Jakarta, MKOnline - Tidak ditemukannya bukti hukum yang meyakinkan, membuat MK memutuskan menolak PHPU Kabupaten Asmat, Papua, Senin (20/9/2010). Pemohon sengketa ini adalah Thomas Eppe Safanpo-Sefnath Meokbun, pasangan cabup-cawabup Kab. Asmat nomor urut satu.
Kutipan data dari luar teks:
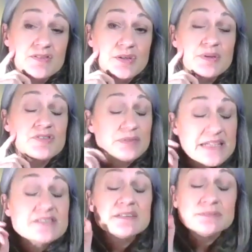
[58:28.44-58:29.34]
So it's
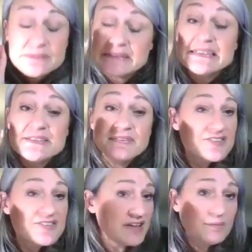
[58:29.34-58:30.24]
a really
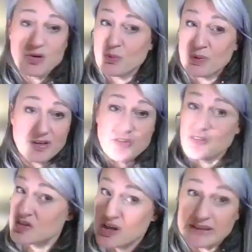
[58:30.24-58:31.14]
it's another reason why this is
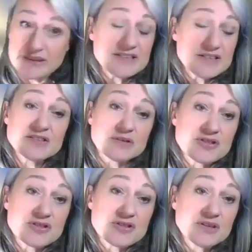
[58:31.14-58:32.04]
not an easy
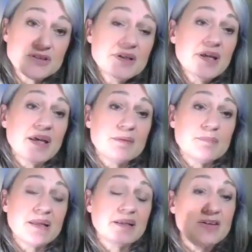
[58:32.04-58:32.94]
solution.
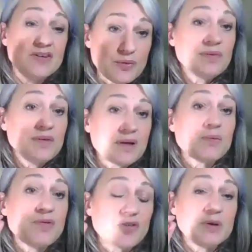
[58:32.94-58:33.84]
And I do think
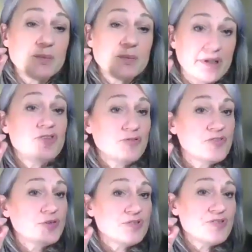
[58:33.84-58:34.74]
there would still be a place for
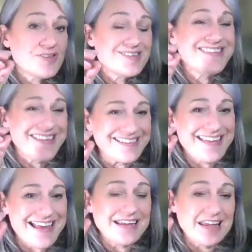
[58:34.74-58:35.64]
services
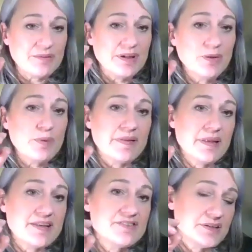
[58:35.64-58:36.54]
in that area, whether
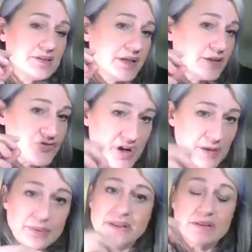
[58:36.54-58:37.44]
that's like a
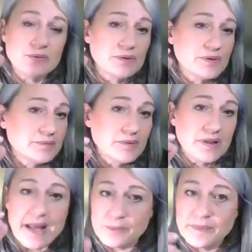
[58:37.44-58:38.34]
drop-in or
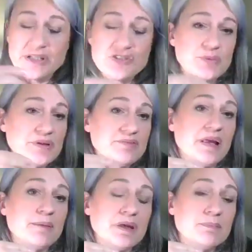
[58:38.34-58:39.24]
an outreach or whatever
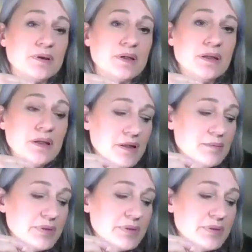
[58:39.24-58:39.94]
that may be.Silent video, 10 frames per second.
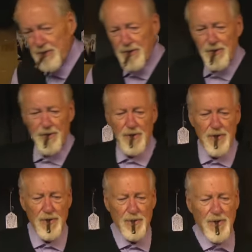with the
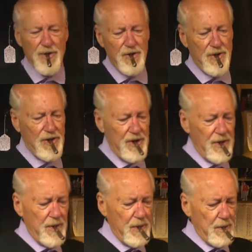the first uh,
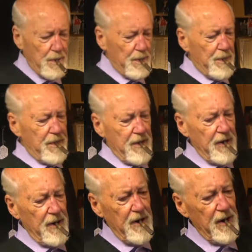
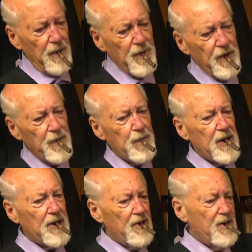the first
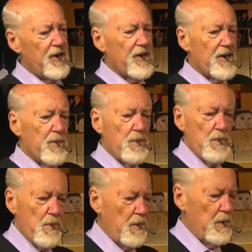box here.
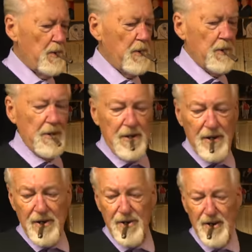
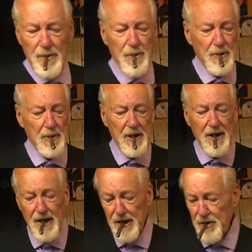This comes from a
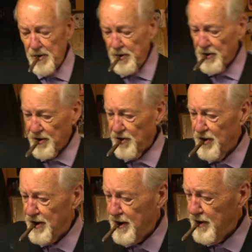guy in New York
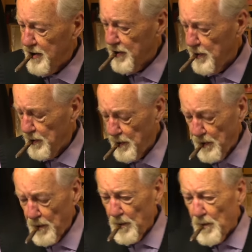City, and
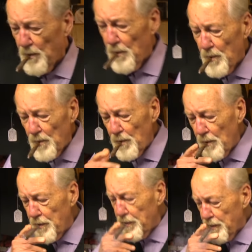so you got a
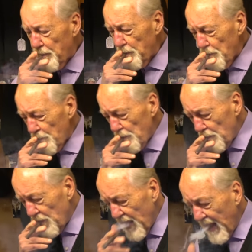T V there.
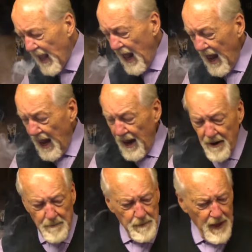
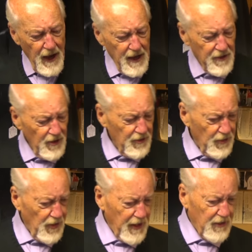Yeah, it does
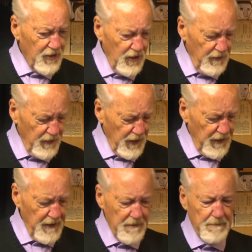look like a T
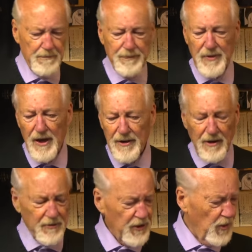V. I
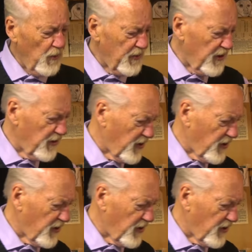never know what this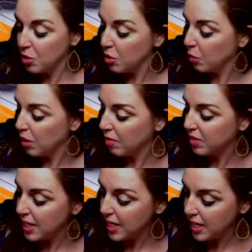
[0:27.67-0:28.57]
will have
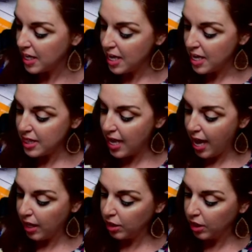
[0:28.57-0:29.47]
seen
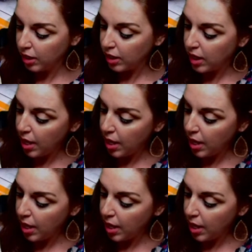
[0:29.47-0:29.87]
that look,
Keduanya didampingi M. Guntur Ohoiwutun dan John Richard sebagai kuasa hukumnya.
Perkara No.156/PHPU.D-VIII/2010 ini juga menghadirkan Pihak Terkait, yakni pasangan Yuvensius Alfonsius Biakai-Motong Saridjan sebagai pemenang pemilukada yang ditetapkan KPU.
Pelaksanaan pemilukada Asmat telah dilaksanakan pada Senin, 9 Agustus 2010 yang diikuti oleh tiga pasangan. Sementara itu, hasil perolehan suara pemilukada ini didasarkan pada Keputusan KPU Kab. Asmat No.033/Kpts/KPU-Kab.031.434260/2010 tentang Penetapan Hasil Penghitungan Suara dan Calon Terpilih Pemilukada Asmat 2010, bertanggal 21 Agustus 2010.
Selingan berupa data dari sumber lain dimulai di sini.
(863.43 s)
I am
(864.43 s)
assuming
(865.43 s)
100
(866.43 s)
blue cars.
Beberapa hal yang diperselisihkan Pemohon adalah adanya perbedaan penggunaan surat suara tambahan sejumlah 2%, tidak diberikannya Berita Acara oleh KPPS kepada para saksi Pemohon, adanya praktik politik uang dan intimidasi dalam proses penyelenggaraannya, adanya keberpihakan Pemda kepada salah satu pasangan, adanya keterlibatan beberapa anak sebagai pemilih, hingga permasalahan di dalam pengisian formulir dan penandatanganan Berita Acara di tingkat TPS dan PPD.
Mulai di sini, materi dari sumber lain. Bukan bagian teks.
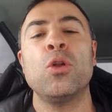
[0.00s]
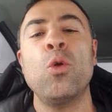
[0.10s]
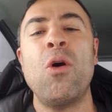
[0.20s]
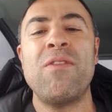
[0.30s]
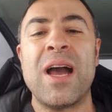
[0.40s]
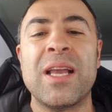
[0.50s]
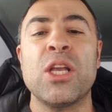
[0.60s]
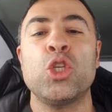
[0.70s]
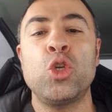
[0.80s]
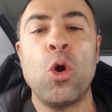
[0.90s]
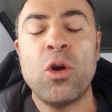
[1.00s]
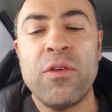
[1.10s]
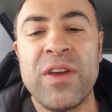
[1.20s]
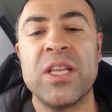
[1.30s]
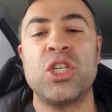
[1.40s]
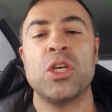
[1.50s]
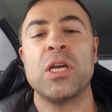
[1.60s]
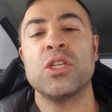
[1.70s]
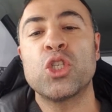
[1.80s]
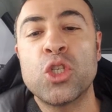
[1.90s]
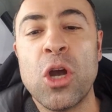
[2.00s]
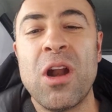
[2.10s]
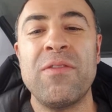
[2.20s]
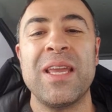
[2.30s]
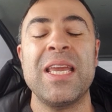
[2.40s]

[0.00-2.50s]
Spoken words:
Novak Djokovic serveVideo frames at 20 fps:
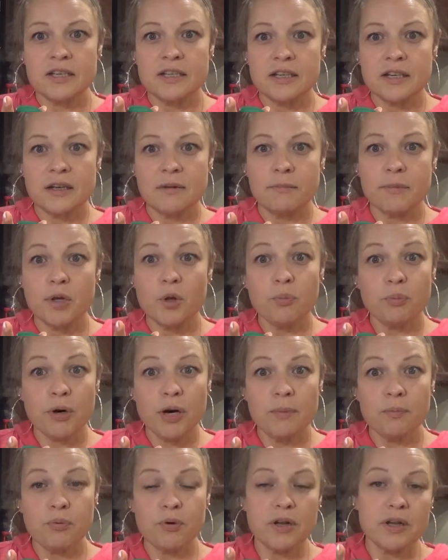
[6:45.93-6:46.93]
did a meal
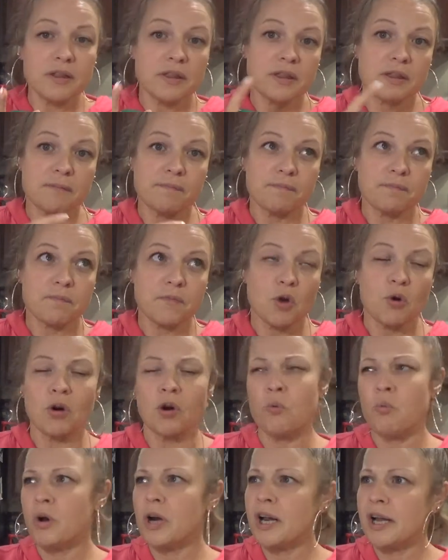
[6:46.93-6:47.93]
prep with,
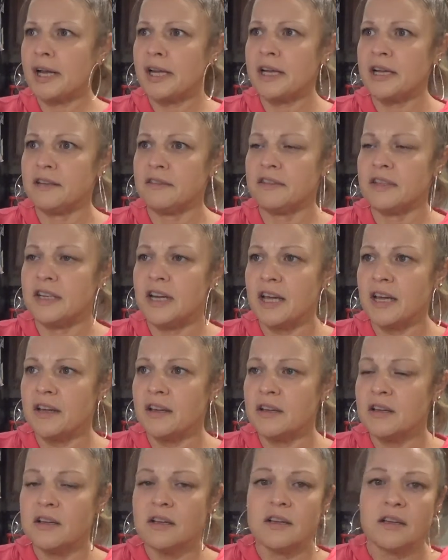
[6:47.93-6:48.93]
or what I eat in a
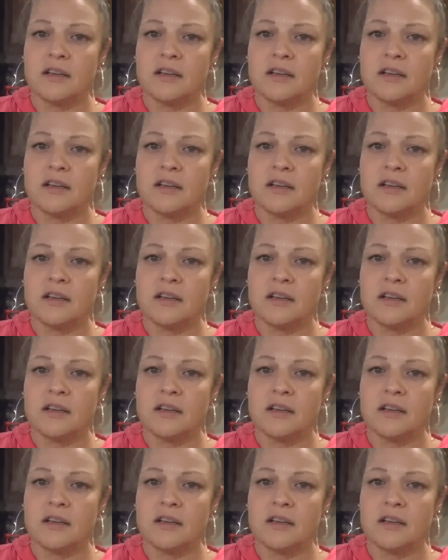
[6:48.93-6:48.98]
day,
Hal lain adalah menyoal pelaksanaan penghitungan ulang yang tidak sesuai dengan peraturan perundang-undangan, terdapat TPS yang melakukan rekapitulasi penghitungan suara sebelum pukul 13.00 waktu setempat, tidak adanya pengucapan sumpah atau janji bagi Petugas KPPS sebelum pemungutan suara dilakukan, adanya pembukaan kotak suara sebelum hari pemungutan suara, adanya petugas KPPS yang buta huruf, adanya intervensi dari pihak kepolisian, dan terjadi kesalahan dan ketidaktepatan dalam rekapitulasi hasil penghitungan suara.
Beberapa dalil tersebut dibantah KPU. MK juga melihat bukti yang dihadirkan Pemohon kurang meyakinkan. Misalnya, Pemohon tidak menguraikan secara rinci jumlah perbedaan surat suara di 172 TPS, tidak mampu menjelaskan akibat tidak diperolehnya Berita Acara, dampak adanya money politic, dan intimidasi.
Keberpihakan Pemda kepada salah satu calon juga tidak didukung bukti kuat. Keterlibatan beberapa anak sebagai pemilih, menurut MK dalam pertimbangan hukumnya, tidak memiliki pengaruh signifikan bagi keterpilihan para pasangan calon, baik secara kuantitas maupun kualitas.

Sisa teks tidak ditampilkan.